»Ach, du Böser!« antwortete Katerina Lwowna unter Tränen und drückte ihre Lippen auf die seinigen.

Der Wachtposten ging im Korridor auf und ab, blieb manchmal stehen, um sich auf die Stiefel zu spucken; die müden Sträflinge schnarchten in ihren Zellen; irgendwo knabberte eine Maus an einem Federkiel; hinter dem Ofen zirpten die Heimchen; Katerina Lwowna aber genoß in vollen Zügen ihr höchstes Glück.

Die Verzückung legte sich, und es begann die unvermeidliche Prosa des Alltags.

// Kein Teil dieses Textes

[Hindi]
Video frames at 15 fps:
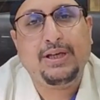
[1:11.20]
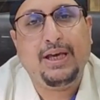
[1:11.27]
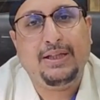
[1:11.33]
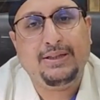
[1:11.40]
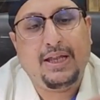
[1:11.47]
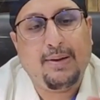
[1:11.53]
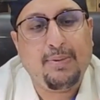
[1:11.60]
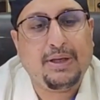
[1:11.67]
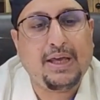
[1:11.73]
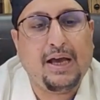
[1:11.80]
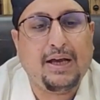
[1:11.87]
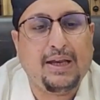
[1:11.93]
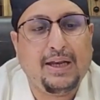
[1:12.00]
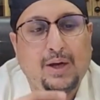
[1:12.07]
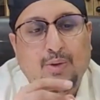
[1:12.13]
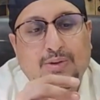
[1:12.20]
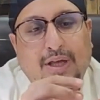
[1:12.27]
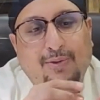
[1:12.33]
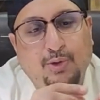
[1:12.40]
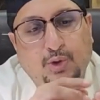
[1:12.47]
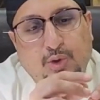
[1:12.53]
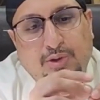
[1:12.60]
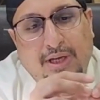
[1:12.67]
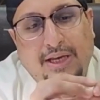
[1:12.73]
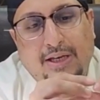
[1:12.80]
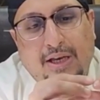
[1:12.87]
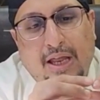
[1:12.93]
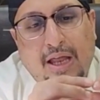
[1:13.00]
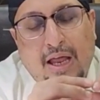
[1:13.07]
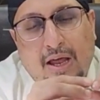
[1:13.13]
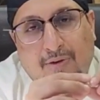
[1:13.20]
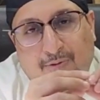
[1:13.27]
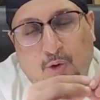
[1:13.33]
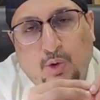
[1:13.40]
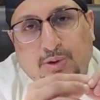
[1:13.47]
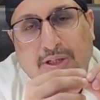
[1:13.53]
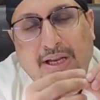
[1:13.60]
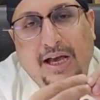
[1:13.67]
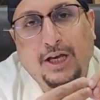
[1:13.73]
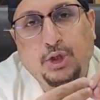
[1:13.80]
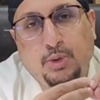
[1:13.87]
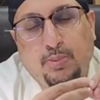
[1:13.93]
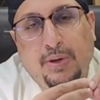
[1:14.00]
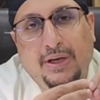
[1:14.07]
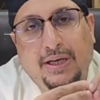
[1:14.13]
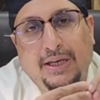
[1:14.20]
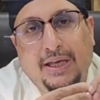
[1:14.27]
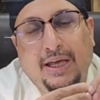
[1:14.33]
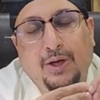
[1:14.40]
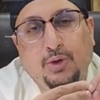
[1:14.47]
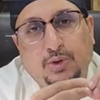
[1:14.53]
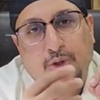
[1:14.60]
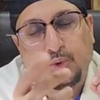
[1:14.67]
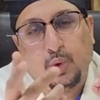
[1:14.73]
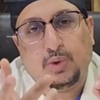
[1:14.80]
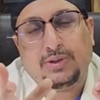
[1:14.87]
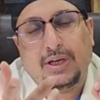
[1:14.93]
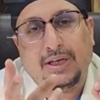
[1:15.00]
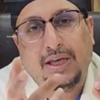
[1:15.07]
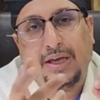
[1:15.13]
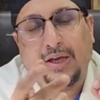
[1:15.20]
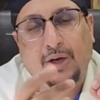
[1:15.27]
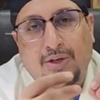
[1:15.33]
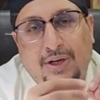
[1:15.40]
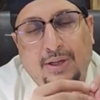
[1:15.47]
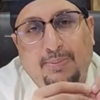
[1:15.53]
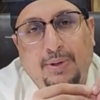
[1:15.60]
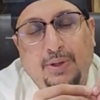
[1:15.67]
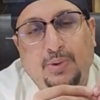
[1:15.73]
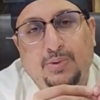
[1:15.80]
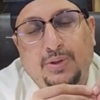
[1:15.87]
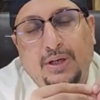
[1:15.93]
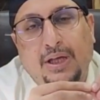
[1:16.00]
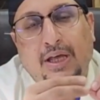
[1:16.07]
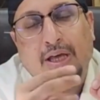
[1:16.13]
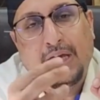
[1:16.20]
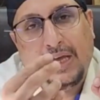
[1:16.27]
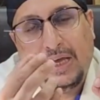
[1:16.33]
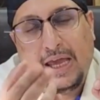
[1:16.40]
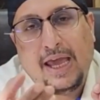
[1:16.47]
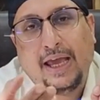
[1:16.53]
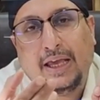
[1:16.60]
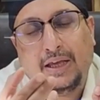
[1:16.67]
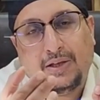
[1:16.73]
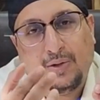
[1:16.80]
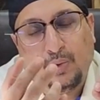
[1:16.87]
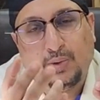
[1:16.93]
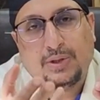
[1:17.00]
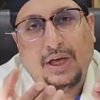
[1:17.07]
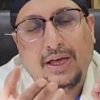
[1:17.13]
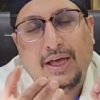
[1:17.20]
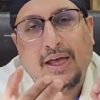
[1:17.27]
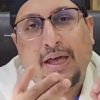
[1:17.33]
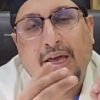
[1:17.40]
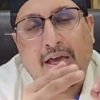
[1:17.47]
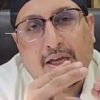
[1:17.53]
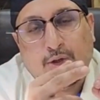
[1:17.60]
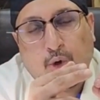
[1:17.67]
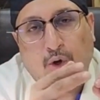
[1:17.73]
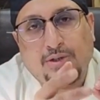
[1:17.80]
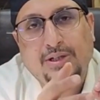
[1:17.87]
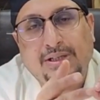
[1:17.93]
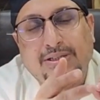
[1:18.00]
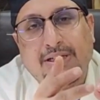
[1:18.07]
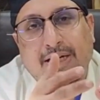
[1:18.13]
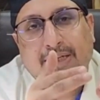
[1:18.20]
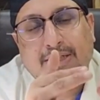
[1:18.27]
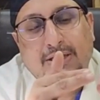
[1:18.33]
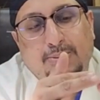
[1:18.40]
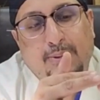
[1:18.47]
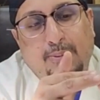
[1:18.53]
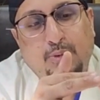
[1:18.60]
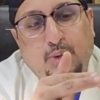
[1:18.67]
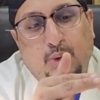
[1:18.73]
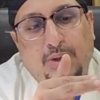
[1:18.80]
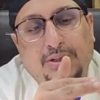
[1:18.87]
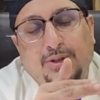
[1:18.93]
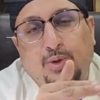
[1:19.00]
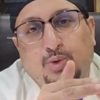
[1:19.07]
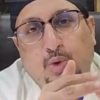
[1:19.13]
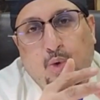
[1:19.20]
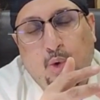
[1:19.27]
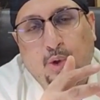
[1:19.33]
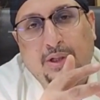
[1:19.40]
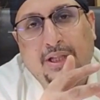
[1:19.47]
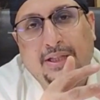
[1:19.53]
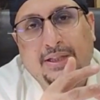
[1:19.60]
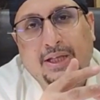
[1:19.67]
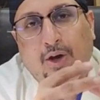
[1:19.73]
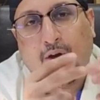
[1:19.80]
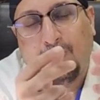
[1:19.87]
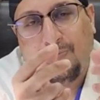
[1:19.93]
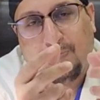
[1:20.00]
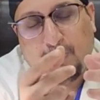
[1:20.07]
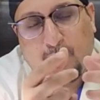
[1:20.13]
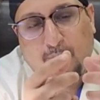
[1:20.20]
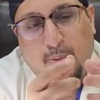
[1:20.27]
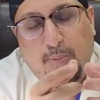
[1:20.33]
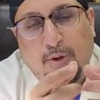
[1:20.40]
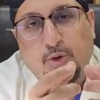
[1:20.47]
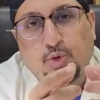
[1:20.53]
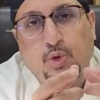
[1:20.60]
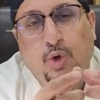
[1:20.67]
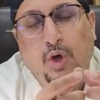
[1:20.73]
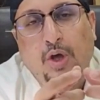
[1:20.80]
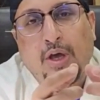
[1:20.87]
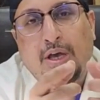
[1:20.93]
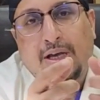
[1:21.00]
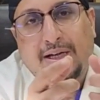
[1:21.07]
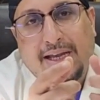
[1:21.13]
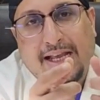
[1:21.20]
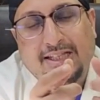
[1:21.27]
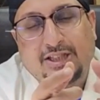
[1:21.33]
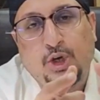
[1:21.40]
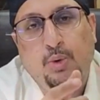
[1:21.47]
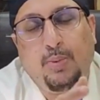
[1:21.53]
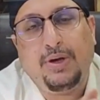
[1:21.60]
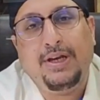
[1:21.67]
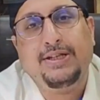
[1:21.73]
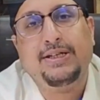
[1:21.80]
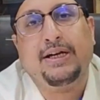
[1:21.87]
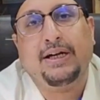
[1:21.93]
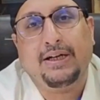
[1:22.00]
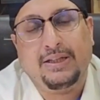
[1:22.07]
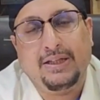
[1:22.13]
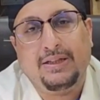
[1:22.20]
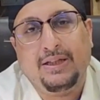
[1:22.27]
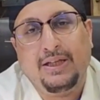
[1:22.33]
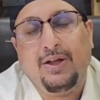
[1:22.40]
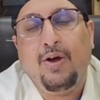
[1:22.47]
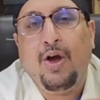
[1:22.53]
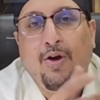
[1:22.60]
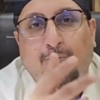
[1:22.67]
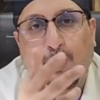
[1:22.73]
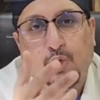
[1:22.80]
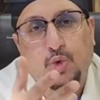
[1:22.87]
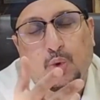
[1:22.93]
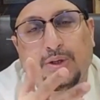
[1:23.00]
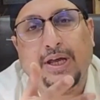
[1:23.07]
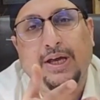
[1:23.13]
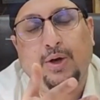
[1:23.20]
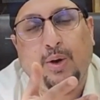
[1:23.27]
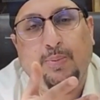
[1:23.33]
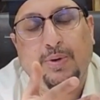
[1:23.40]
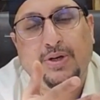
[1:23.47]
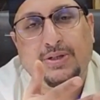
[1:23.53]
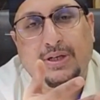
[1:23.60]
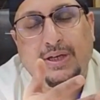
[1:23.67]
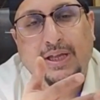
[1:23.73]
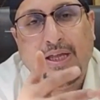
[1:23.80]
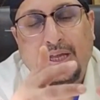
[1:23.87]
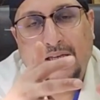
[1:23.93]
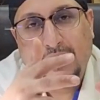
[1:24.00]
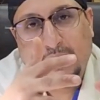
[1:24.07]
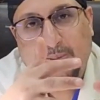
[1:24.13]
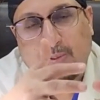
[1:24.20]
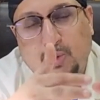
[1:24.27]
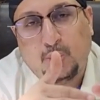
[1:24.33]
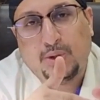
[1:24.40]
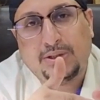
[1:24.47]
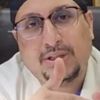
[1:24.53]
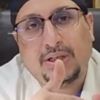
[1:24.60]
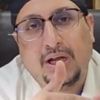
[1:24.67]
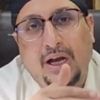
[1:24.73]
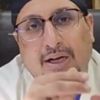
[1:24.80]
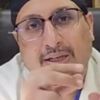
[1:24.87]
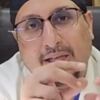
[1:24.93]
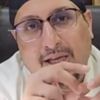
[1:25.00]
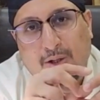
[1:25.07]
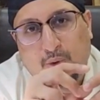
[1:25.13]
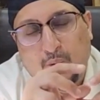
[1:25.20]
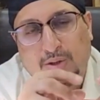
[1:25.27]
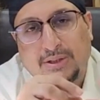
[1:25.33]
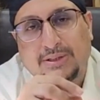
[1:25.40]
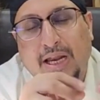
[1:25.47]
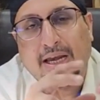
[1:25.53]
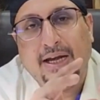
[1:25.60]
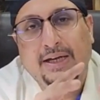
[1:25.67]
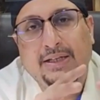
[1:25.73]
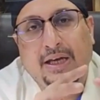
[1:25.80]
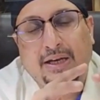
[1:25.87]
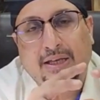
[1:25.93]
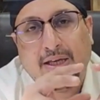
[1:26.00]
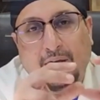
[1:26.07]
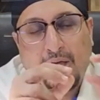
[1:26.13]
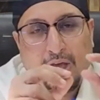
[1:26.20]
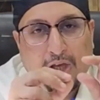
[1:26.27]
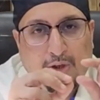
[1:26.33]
के अंदर हमें क्या करना होता है वो जो स्किन और स्किन आगे चिपक गई है उसके दो तरीके के ट्रीटमेंट होते हैं एक होता है डॉर्सल स्लेट जिसमें हम छोटा सा उसको खोल देते हैं और पीस को ग्लैंड के ऊपर नीचे कर देते हैं वो छोटा एक ऑपरेशन है जिसमें छोटा सा काट के थोड़ा सा डायलेट करके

»Ich halt es nicht länger aus; das Bein schmerzt mir vom Knöchel bis zum Knie,« jammerte Ssergej, an ihrer Seite in einem Korridorwinkel sitzend.

»Was kann man dagegen tun?« fragte sie, sich unter seinen Kittel schmiegend.

»Soll ich mich vielleicht in Kasan ins Lazarett legen?«

»Was fällt dir ein, Sserjoscha?«

»Was soll ich denn machen, wenn es mir so weh tut?«

»Du wirst im Lazarett bleiben, und ich soll allein weiter marschieren? ...«

»Was soll ich machen? Die Ketten werden mir bald die Knochen durchwetzen. — Wenn ich wenigstens ein Paar wollene Strümpfe unter die Ketten tun könnte,« fügte Ssergej nach einer Weile hinzu.